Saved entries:
════════════════════

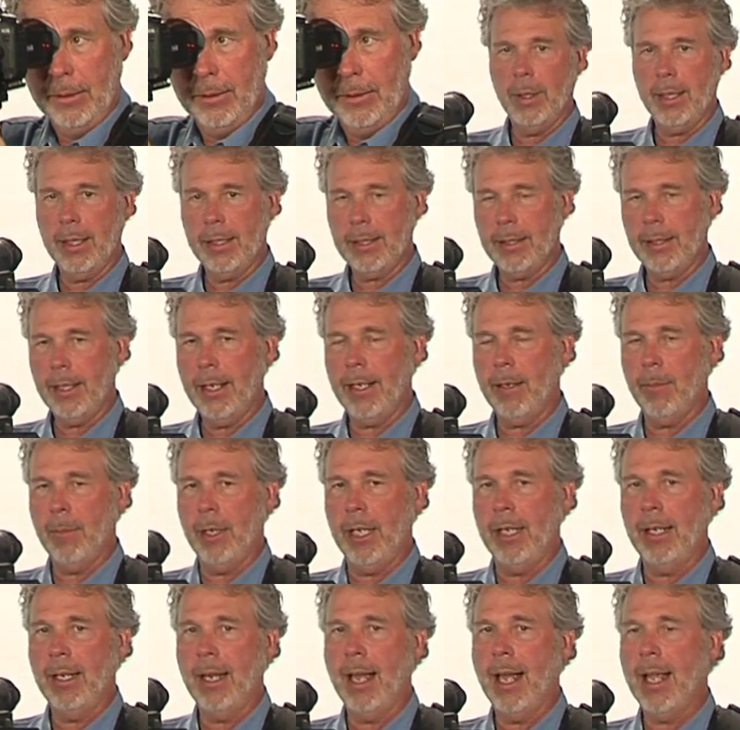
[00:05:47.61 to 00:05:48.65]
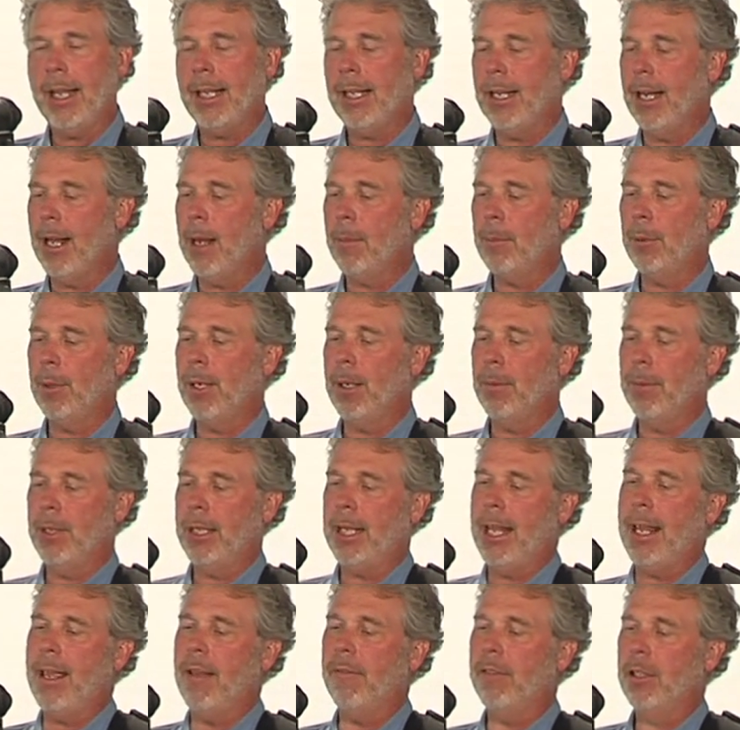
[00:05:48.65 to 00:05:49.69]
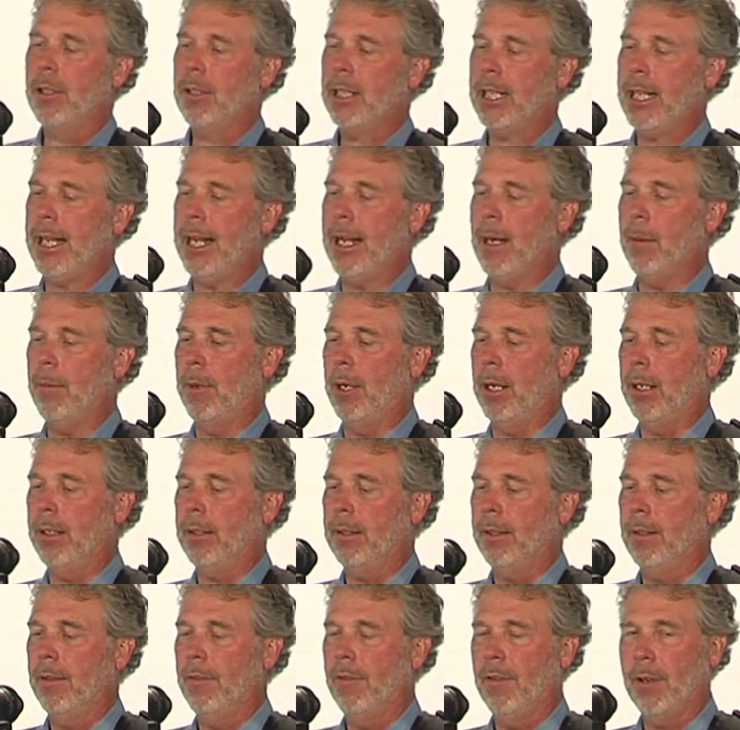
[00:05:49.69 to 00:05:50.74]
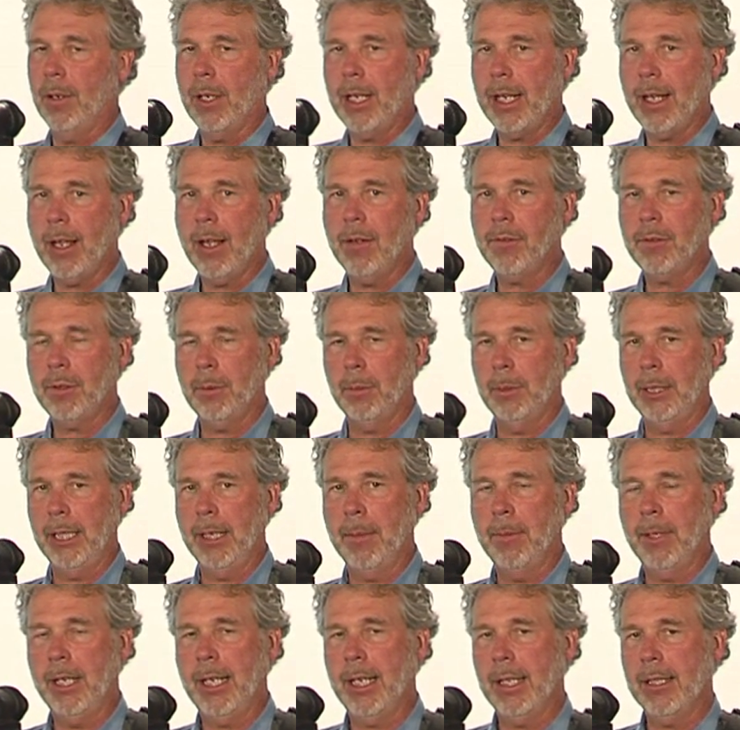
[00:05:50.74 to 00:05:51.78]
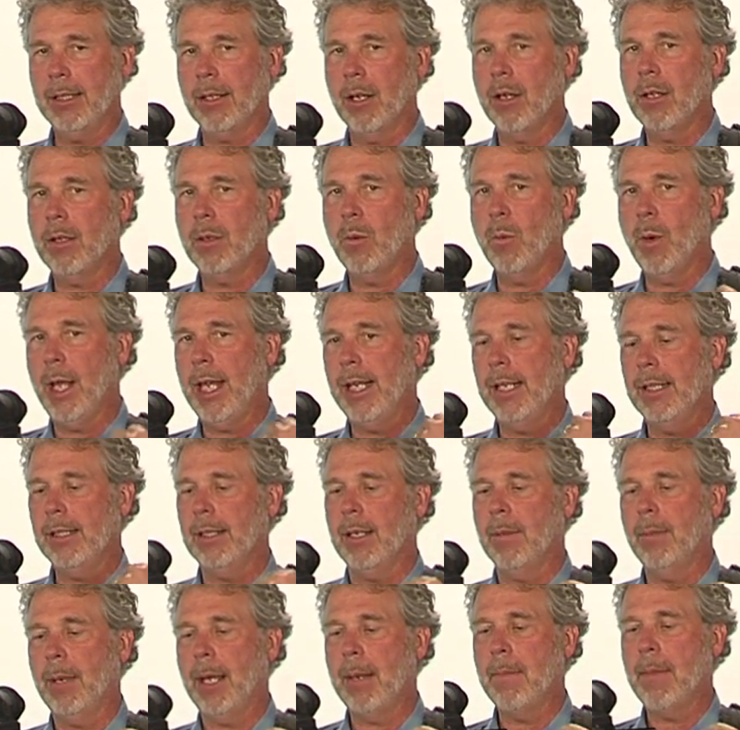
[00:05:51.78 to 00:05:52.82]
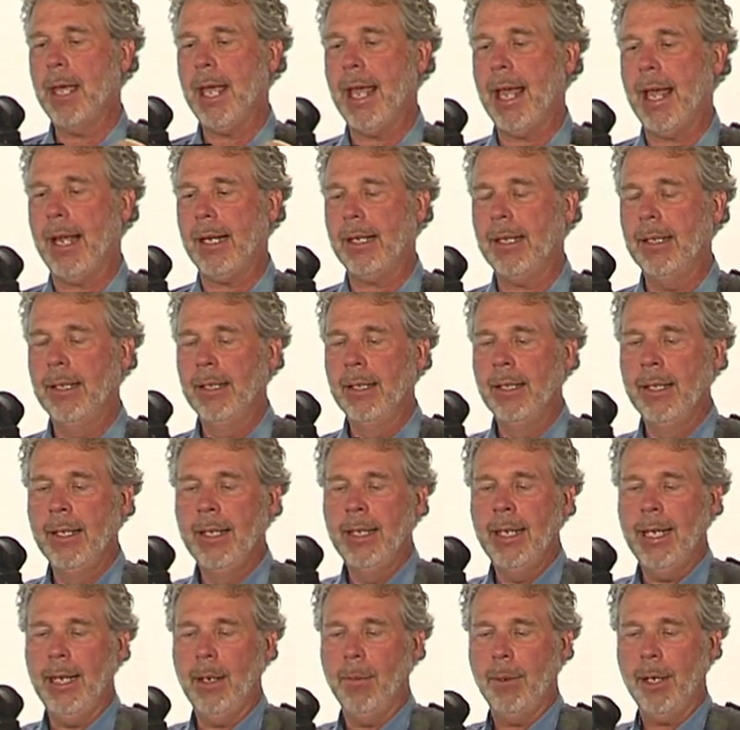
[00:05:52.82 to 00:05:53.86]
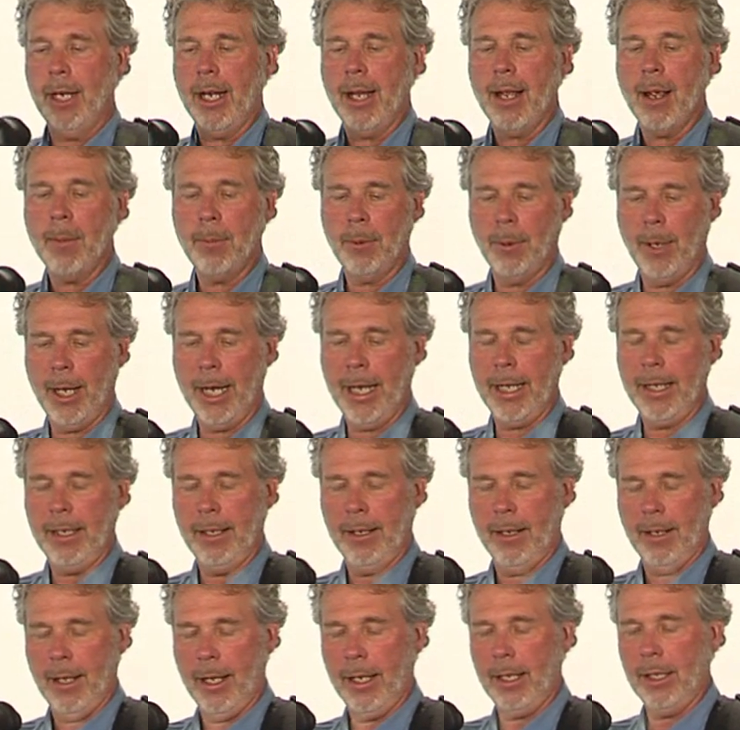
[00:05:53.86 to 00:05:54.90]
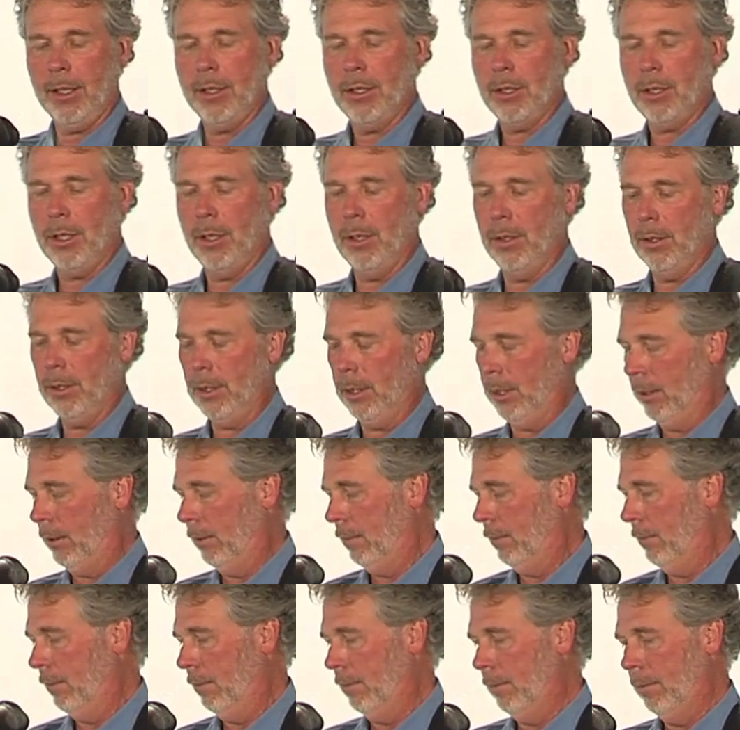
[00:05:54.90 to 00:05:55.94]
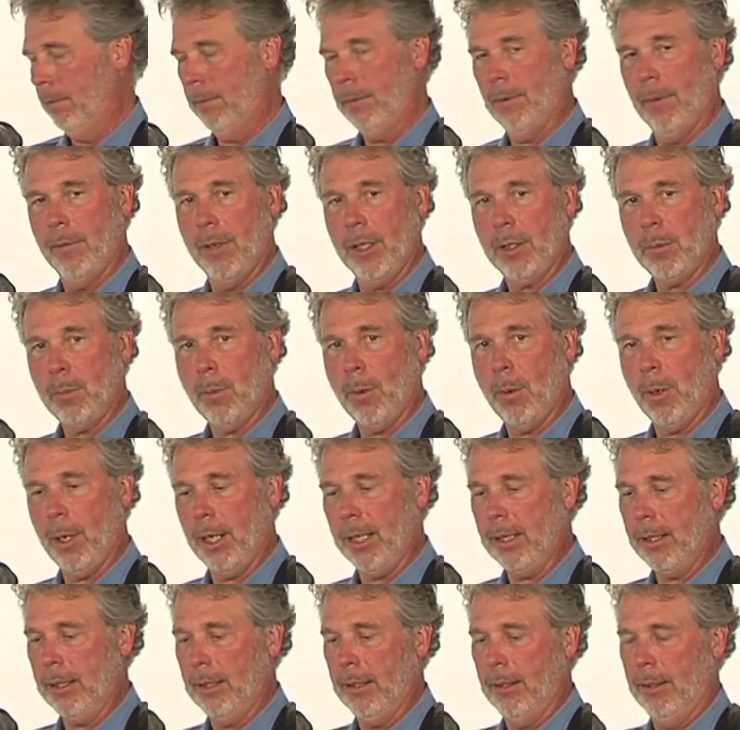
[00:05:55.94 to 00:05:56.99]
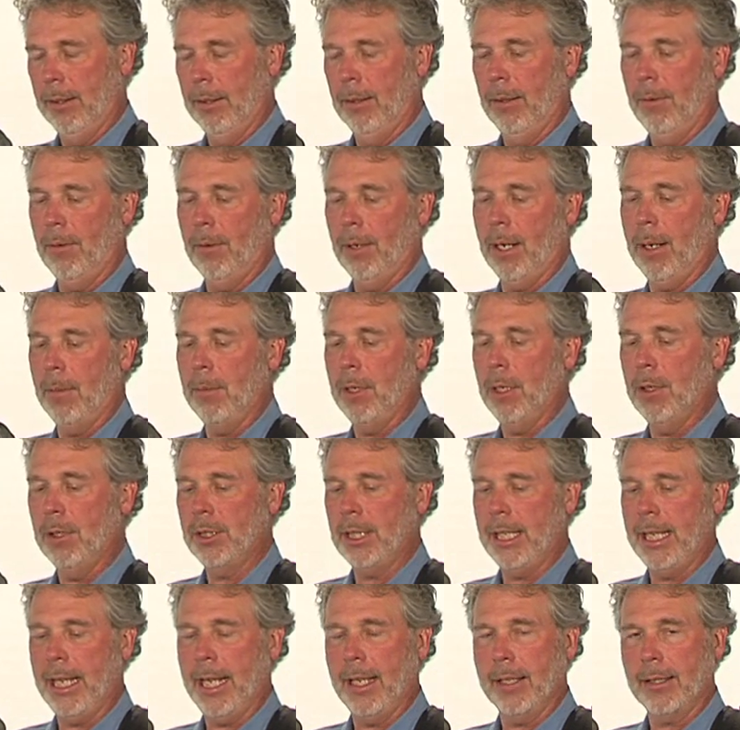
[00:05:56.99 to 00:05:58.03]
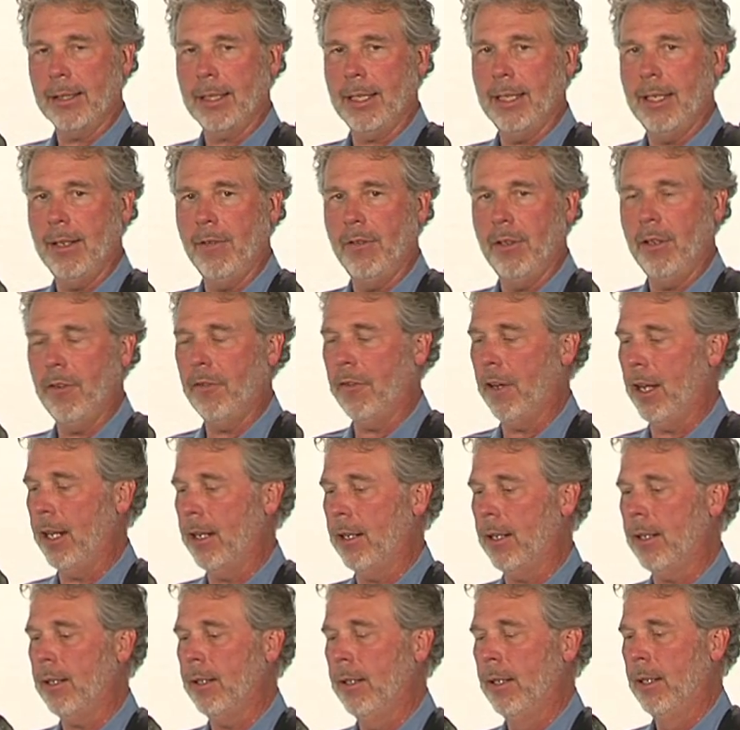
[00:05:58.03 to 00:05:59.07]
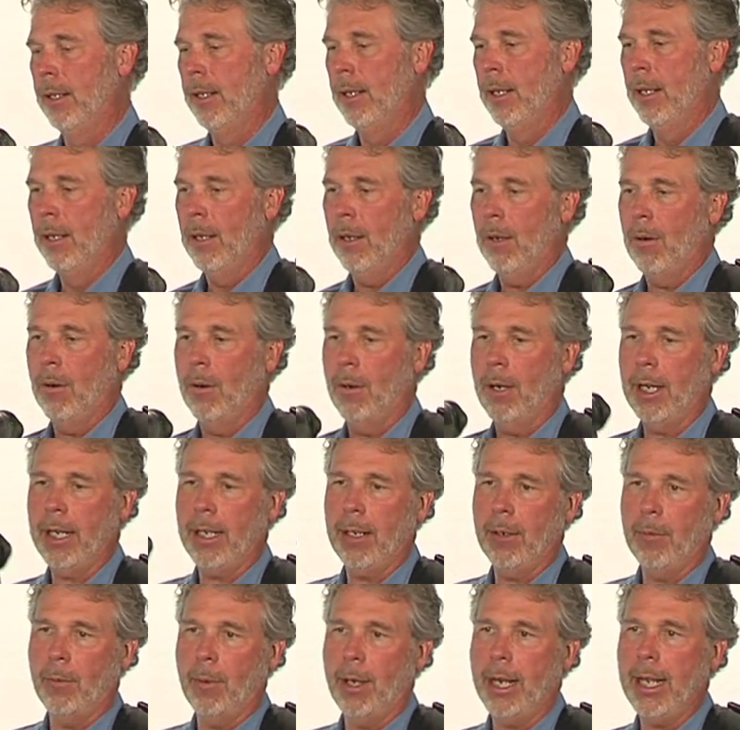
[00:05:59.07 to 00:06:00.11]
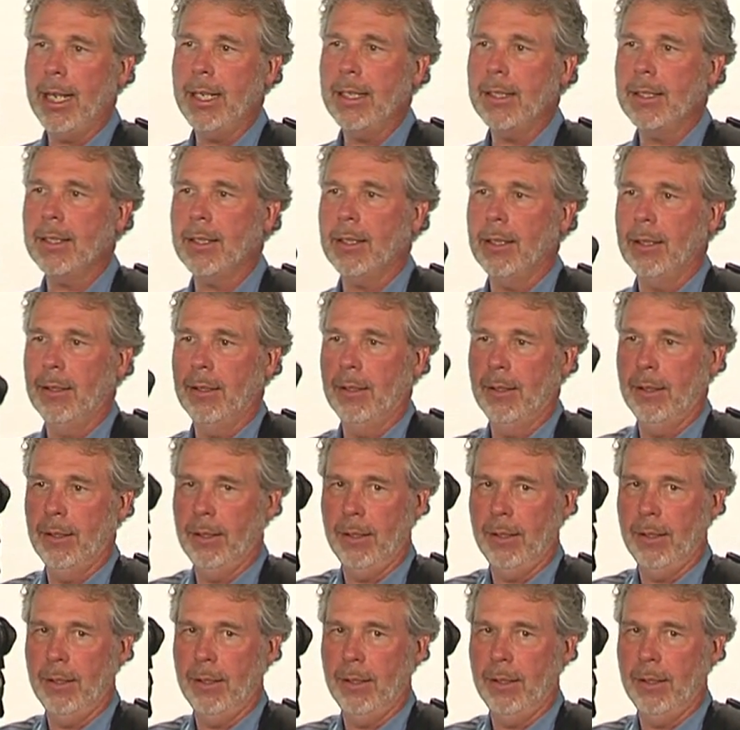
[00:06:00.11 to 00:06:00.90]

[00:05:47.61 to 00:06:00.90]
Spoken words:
With the Slingman, I can operate with a heavier camera very comfortably because all the weight is on my back. And when I operate, I can shoot from this point where I'm using the LCD viewfinder, or I can raise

════════════════════

--- TASK DIRECTIONS ---
Where the line containing "[00:06:00.11 to 00:06:00.90]" appears in the records above, begin copying and continue through the last line; copy each line exactly and include no others.

--- EXPECTED ANSWER ---
[00:06:00.11 to 00:06:00.90]

[00:05:47.61 to 00:06:00.90]
Spoken words:
With the Slingman, I can operate with a heavier camera very comfortably because all the weight is on my back. And when I operate, I can shoot from this point where I'm using the LCD viewfinder, or I can raise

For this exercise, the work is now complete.